In 2014, South Africa came to be known as the ‘safe haven’ for investors among the Emerging Markets. A comparison of the BRICS nations with developed nations on parameters of corporate governance, as reported in the World Economic Forum Global Competitiveness Report 2013-14, shows us why.
Good corporate governance and ethical practices by companies are considered essential for well functioning capital markets all over the world. Ethical practices, transparency in dealings, better investor protection and efficient boards boost investor confidence and lead to capital inflows in markets.
Ethical behavior is assessed by company policies on bribery, kickbacks, protection money, facilitation payments, gifts, fraud, money laundering, and political and charitable contributions. Management systems and procedures outlining frameworks for risk assessment, sanctions, whistle-blowing, continuous internal self-review and external reporting also fall under the purview of ethical behavior.
In 2013, South Africa ranked at No37 on ethical behavior, ahead of other BRICS nations, with China at a distant 54th rank. India & Brazil ranked 86th and 87th and Russia ranked the lowest among BRICS nations on this parameter.
Fair practices and transparency in dealings are critical to attracting foreign investments. The use of auditing and accounting practices ensure transparency against fraud and mismanagement and so are particularly important for investors to invest in foreign markets.
South Africa ranks at No 1 in auditing and reporting standards, ahead of UK and US. Surprisingly Brazil ranks ahead of the US in auditing standards.
There is a strong correlation between investor protection in a country, the legal and regulatory environment of the country and ownership structure of listing corporations in the country. In Asian countries, the concentrated pattern of ownership presents additional challenges for protection of interests of minority shareholders against expropriation by the controlling shareholders.

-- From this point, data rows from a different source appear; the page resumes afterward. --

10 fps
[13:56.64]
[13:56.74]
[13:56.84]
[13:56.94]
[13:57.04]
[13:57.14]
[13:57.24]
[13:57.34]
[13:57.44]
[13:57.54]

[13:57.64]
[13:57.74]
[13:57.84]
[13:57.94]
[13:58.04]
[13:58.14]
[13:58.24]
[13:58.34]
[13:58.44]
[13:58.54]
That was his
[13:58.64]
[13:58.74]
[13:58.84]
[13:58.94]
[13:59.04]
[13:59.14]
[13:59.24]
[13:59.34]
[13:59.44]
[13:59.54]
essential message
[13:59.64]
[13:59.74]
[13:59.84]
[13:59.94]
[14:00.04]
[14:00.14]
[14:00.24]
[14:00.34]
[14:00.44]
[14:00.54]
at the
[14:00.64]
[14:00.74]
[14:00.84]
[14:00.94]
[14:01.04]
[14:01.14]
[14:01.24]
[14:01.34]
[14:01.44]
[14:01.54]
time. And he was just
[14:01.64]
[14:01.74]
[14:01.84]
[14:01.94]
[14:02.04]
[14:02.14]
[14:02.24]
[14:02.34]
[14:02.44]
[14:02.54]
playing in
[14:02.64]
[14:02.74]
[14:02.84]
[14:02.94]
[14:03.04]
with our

South Africa with a ranking comparable to UK, ranked the highest among the BRICS nations on investor protection. India ranked ahead of Brazil and China on Strength of investor protection.

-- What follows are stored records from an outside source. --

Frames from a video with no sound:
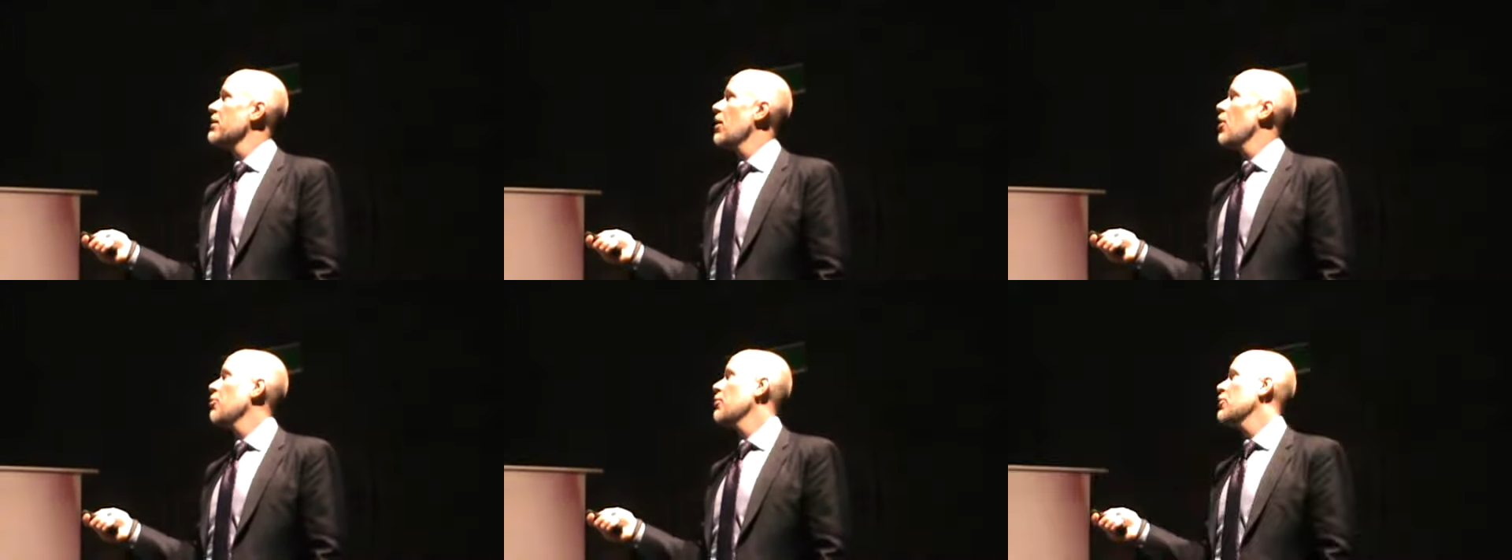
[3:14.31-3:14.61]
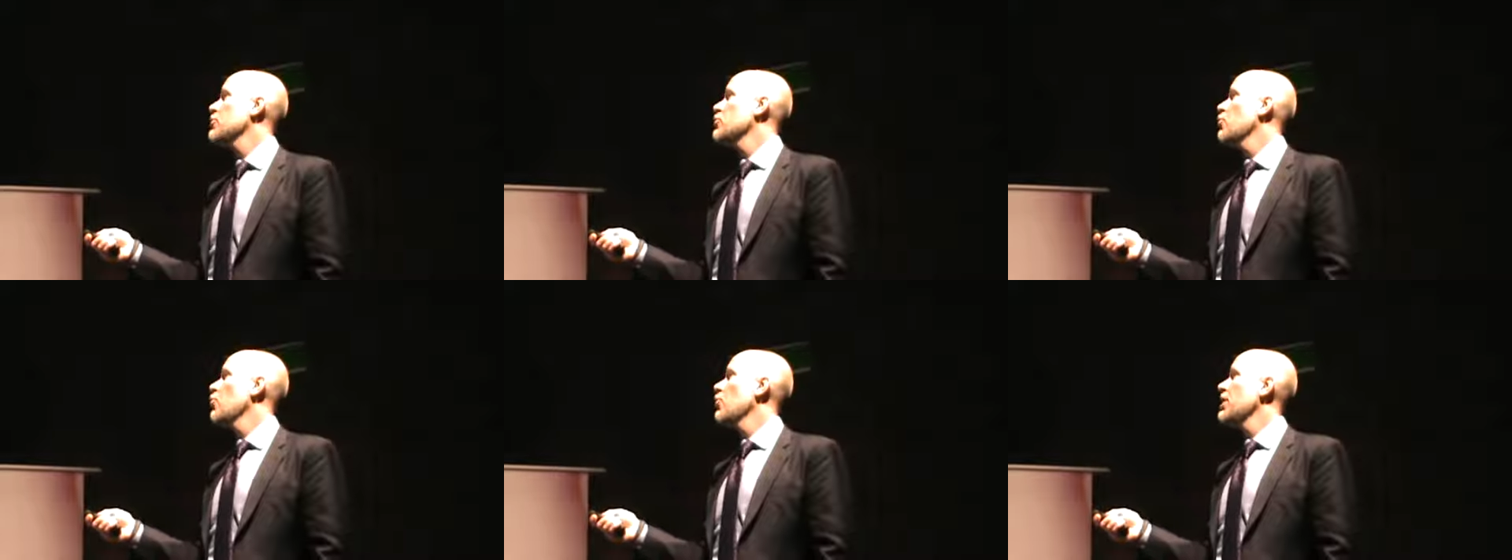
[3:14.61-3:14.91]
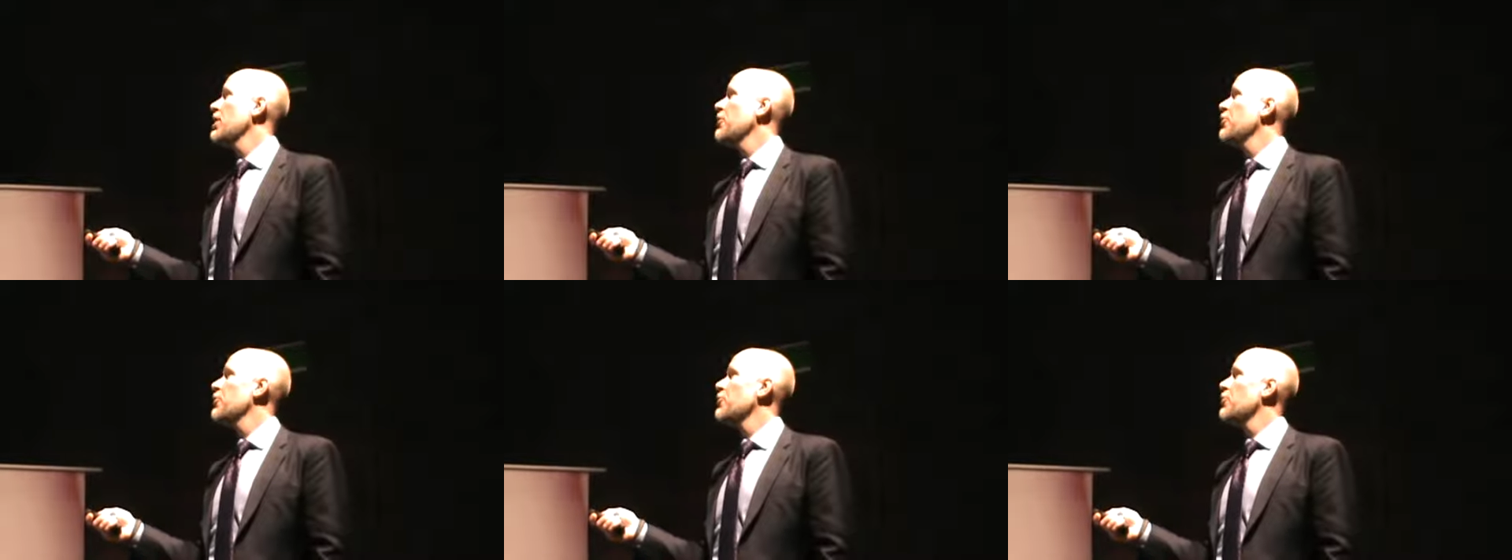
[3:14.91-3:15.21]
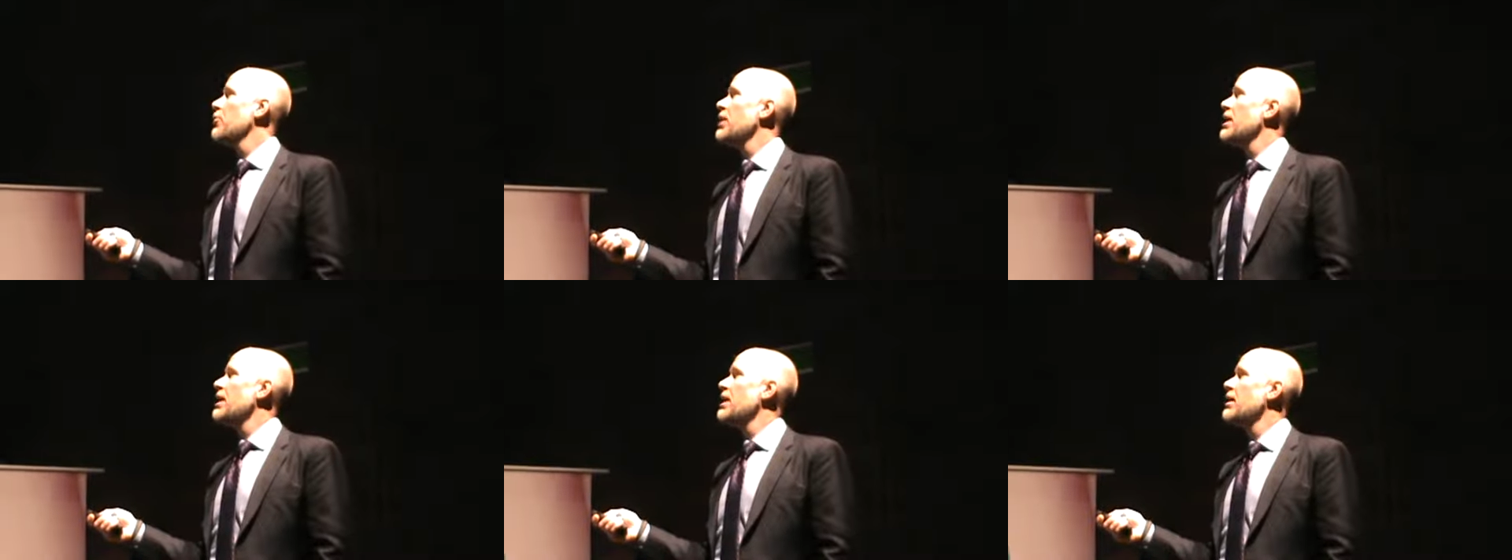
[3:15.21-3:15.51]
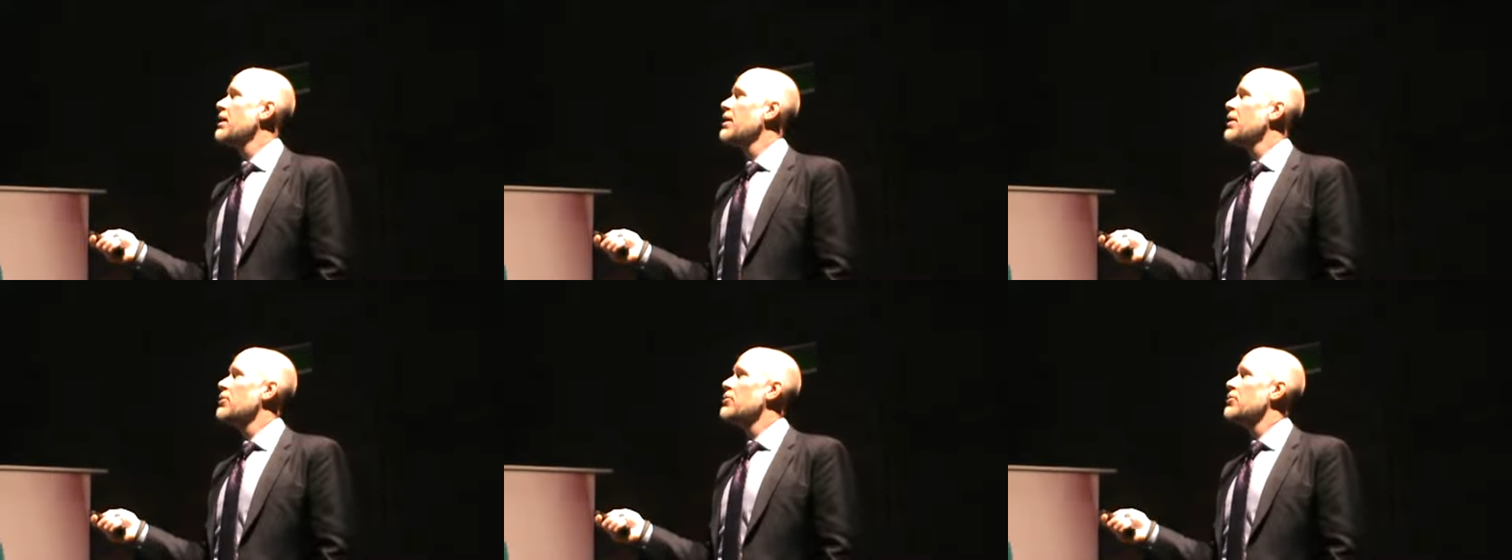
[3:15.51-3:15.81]
almost 1 in
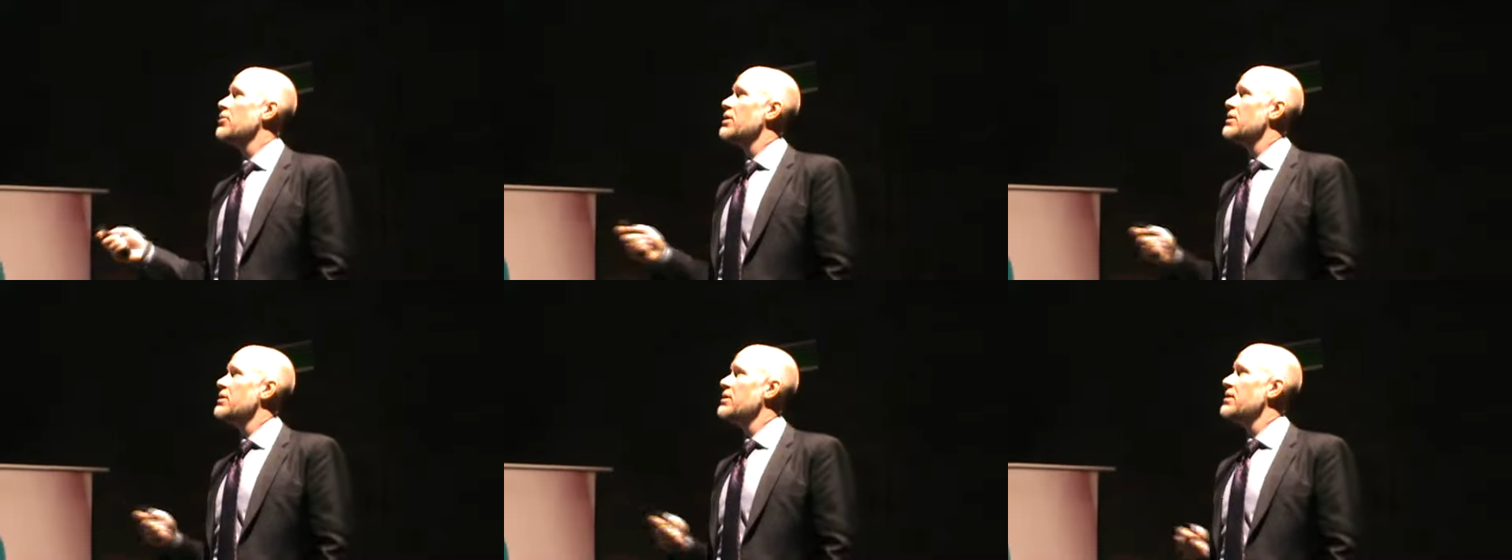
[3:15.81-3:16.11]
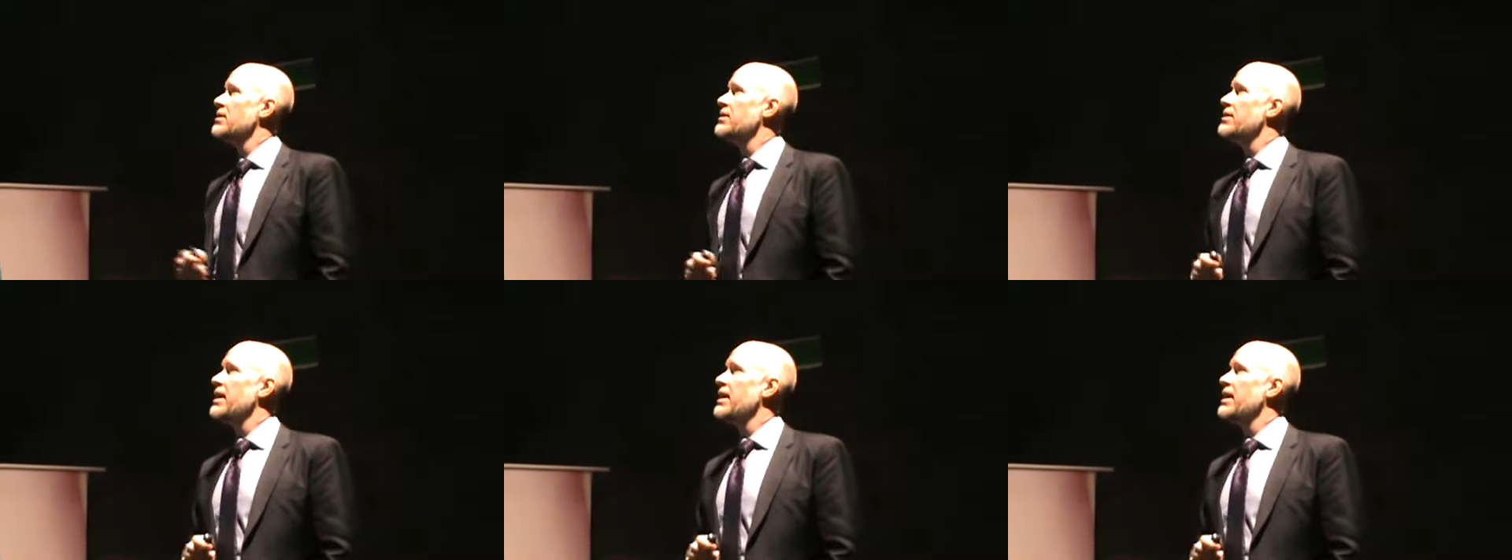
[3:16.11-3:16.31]
3 trust the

Company boards have responsibility towards safeguarding the interest of shareholders and increasing transparency. An efficient board guides a business through its understanding of the structure of business, its strategies, key performance issues and major risks in context with the market environment, relevant laws, regulations and industry policies. South Africa ranked at No 1 in the efficacy of corporate boards. Brazil ranked ahead of India and China in this area.

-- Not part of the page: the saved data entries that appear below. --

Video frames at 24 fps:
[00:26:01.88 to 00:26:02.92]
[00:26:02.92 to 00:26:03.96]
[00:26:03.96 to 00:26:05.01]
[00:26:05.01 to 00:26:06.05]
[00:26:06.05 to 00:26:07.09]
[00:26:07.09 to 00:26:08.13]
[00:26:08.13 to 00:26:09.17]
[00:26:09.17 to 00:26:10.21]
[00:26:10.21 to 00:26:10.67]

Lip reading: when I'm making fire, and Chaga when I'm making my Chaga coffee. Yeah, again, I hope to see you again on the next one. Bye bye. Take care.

Thus we see that among the BRICS nation, South Africa ranked highest on all parameters. The high quality corporate governance earned South Africa the reputation of safe haven in the emerging markets in 2014, exactly the opposite of Russia, which ranked the lowest among on all parameters among the BRICS nations. Though India ranked ahead of China on all 4 parameters except for Ethical Behavior of firms, there is sufficient room for improvement in corporate governance standards.